━━━━━ Material supplied

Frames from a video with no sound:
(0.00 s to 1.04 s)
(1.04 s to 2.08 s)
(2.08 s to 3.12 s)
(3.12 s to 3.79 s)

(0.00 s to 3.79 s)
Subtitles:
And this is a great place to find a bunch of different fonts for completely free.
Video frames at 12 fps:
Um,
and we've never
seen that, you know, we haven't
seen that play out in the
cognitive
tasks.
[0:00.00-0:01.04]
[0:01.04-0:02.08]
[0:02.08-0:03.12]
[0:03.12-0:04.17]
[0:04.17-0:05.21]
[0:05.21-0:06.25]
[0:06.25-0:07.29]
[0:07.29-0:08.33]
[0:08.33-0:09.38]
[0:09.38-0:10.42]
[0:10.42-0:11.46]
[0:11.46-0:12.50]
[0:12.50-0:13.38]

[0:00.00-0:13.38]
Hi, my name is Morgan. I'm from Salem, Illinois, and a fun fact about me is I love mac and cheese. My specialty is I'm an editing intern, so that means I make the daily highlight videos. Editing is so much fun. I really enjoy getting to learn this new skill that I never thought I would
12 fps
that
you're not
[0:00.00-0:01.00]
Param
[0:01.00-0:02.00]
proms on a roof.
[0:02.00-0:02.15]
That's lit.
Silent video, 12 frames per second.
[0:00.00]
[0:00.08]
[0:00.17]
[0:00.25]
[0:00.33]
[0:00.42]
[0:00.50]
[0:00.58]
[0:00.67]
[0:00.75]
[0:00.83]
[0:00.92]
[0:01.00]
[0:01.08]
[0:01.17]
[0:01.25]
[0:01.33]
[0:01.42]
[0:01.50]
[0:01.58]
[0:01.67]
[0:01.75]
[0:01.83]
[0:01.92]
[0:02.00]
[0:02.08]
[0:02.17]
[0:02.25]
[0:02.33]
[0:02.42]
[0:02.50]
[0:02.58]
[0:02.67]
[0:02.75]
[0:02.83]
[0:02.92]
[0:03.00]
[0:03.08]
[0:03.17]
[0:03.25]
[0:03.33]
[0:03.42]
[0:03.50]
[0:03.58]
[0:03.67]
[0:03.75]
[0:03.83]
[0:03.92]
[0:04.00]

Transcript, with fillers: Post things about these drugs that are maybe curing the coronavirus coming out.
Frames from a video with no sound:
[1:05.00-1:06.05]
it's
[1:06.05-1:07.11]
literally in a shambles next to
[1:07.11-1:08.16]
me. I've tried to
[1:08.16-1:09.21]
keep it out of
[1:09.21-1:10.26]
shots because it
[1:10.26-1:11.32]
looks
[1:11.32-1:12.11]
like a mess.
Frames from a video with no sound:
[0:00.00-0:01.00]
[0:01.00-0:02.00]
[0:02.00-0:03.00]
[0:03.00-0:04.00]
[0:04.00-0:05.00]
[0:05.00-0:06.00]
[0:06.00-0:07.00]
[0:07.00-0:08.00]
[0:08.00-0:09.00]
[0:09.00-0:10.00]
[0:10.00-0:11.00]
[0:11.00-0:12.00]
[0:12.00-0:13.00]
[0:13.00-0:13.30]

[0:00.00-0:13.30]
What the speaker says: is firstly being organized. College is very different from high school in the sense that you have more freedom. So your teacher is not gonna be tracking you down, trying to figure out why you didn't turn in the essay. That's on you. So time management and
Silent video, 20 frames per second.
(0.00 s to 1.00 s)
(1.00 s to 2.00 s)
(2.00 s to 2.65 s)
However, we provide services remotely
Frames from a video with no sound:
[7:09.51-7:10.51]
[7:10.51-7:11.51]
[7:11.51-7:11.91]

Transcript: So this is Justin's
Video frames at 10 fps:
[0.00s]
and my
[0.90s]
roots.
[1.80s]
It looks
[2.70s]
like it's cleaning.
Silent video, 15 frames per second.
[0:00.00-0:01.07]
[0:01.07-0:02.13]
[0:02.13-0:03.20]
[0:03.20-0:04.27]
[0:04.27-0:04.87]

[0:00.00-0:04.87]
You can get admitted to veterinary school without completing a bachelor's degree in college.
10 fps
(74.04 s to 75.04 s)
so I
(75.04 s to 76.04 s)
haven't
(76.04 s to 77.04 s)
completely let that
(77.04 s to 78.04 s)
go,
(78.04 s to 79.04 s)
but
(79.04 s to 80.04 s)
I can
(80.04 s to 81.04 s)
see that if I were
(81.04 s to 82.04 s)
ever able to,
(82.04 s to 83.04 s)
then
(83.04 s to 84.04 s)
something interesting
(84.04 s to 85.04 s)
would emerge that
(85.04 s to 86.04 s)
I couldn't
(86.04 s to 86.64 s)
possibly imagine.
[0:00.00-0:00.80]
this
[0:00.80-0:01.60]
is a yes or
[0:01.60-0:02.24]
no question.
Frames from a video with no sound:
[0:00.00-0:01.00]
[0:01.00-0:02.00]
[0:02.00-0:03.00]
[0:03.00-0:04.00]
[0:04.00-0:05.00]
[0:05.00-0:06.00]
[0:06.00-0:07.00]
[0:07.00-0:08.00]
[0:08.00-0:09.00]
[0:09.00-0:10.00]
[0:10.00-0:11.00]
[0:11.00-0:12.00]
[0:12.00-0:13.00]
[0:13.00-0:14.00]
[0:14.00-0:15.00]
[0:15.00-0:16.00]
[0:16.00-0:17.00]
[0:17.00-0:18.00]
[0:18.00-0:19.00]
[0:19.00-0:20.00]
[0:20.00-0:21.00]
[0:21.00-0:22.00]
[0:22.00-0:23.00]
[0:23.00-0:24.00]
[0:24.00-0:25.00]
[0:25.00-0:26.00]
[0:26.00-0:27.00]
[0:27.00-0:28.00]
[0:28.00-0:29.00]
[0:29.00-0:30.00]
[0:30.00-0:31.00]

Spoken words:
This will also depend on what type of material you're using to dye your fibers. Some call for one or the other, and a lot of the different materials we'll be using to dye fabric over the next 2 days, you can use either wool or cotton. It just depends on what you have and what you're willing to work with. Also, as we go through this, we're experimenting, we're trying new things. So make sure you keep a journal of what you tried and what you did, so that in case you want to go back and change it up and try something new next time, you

━━━━━━━━━━

#### Aim of the task:
Where a line in the material contains "second", copy that line.

#### Solution for this exercise:
Silent video, 12 frames per second.
Silent video, 20 frames per second.
Silent video, 15 frames per second.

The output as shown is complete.